Décidément, l’atmosphère politique est devenue irrespirable ces temps derniers et l’incident survenu hier mardi entre le Premier ministre et les socialistes n’en est qu’un épisode supplémentaire, à peine surprenant. Que, dans la foulée, M. Bayrou demande l’organisation de nouvelles élections dans les plus brefs délais, n’est pas non plus illogique même si cela peut sembler fort hasardeux. Comme le disait un journaliste : « Pour faire quoi ? »
La Ve République est-elle à bout de souffle ? Il est vrai que le règne de M. Chirac a marqué un vaste discrédit des institutions fondées par le général de Gaulle pour sortir de la permanente crise de la décision et de la légitimité qu’était, essentiellement, la IVe République
A bien y regarder, la Ve ressemble, de plus en plus, à ce qu’elle a voulu dépasser. J’ai dit « ressemble », ce qui ne veut pas signifier qu’elle « est » la IVe République. Mais cet affrontement entre des partis et au sein même des partis, avec la seule ligne d’horizon de la « reine des élections », la présidentielle, nous ramène à la confusion qui fut celle des IIIe et IVe même si le paysage et l’objet de la lutte ne sont pas exactement les mêmes que dans ces deux cas précédents.

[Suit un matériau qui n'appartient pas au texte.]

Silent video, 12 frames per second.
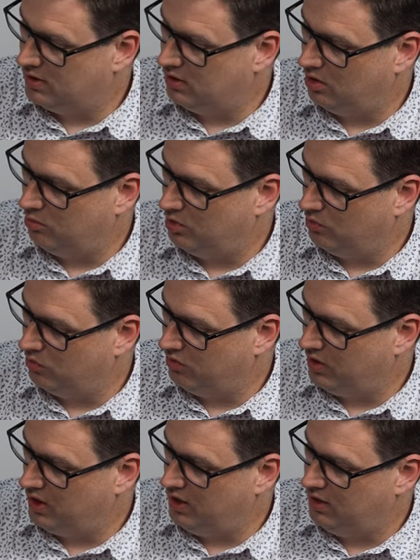that nobody will
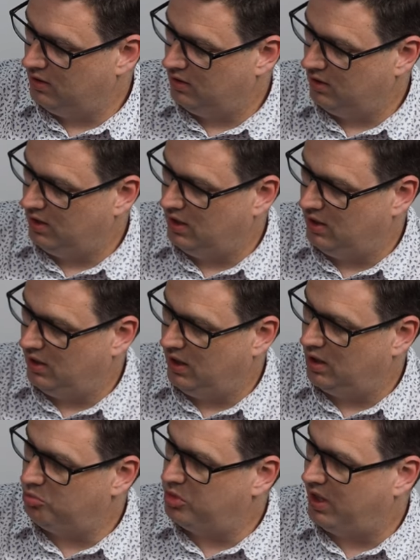read, and
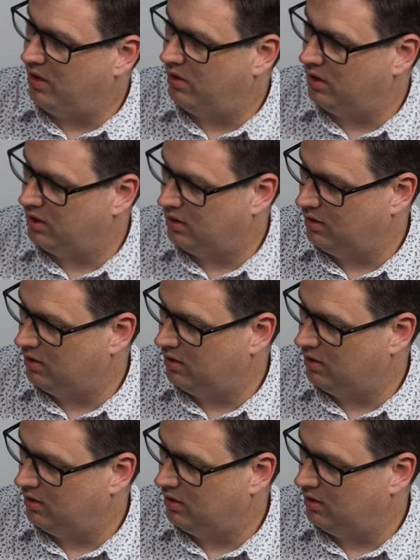our power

La pire des erreurs serait d’aggraver le mal, comme le réclament sans prudence le Parti socialiste ou les adeptes d’une VIe République qui ne serait que la simple resucée de la IVe, en redonnant trop de pouvoir au Parlement et en réduisant la Présidence de la République à un rôle purement honorifique ou simplement de « représentation diplomatique ». On voit bien, à travers l’incident de mardi et les fréquents accrochages à l’Assemblée nationale entre factions rivales, que revenir à un système parlementaire national ne ferait qu’ajouter au trouble et au discrédit d’une classe politique, plus attachée à défendre des intérêts particuliers et de court terme qu’une vision politique constructive à long terme. Ce qui ne veut pas dire qu’il ne faille pas repenser le rôle et la place des assemblées parlementaires dans le schéma institutionnel français, en particulier en leur redonnant plus de pouvoir face au Parlement européen, désormais maître du jeu législatif en Union européenne : la plupart des lois actuellement votées à l’Assemblée nationale ne sont que des transpositions dans la Loi française de directives européennes, ce qui ne laisse guère de latitude aux parlementaires français pour exister véritablement par eux-mêmes
En tout cas, le spectacle actuel que donne la République ne peut que renforcer mon royalisme politique et institutionnel, ne serait-ce qu’ a contrario. L’urgence politique est de restaurer la crédibilité de l’Etat alors que l’actuel Pouvoir semble ne plus même penser à cette nécessité, prisonnier qu’il est de ses propres échecs et incertitudes
La République et sa classe politique le peuvent-elles ? J’en doute fortement : il manque à l’une la durée et l’indépendance, à l’autre le sens du Bien commun politique. Lorsque De Gaulle évoquait en souriant sa propre disparition, il annonçait craindre, non le vide, mais le trop-plein : à voir le nombre des prétendants au trône présidentiel, l’on peut considérer qu’il avait vu juste
Alors que la magistrature suprême de l’Etat est, ou devrait être, d’abord une charge qui implique des devoirs, il semble que nos candidats à la présidentielle ne voit en elle que le « couronnement » de leur carrière politique
Il y a là une dangereuse inversion du sens même de cette magistrature suprême de l’Etat.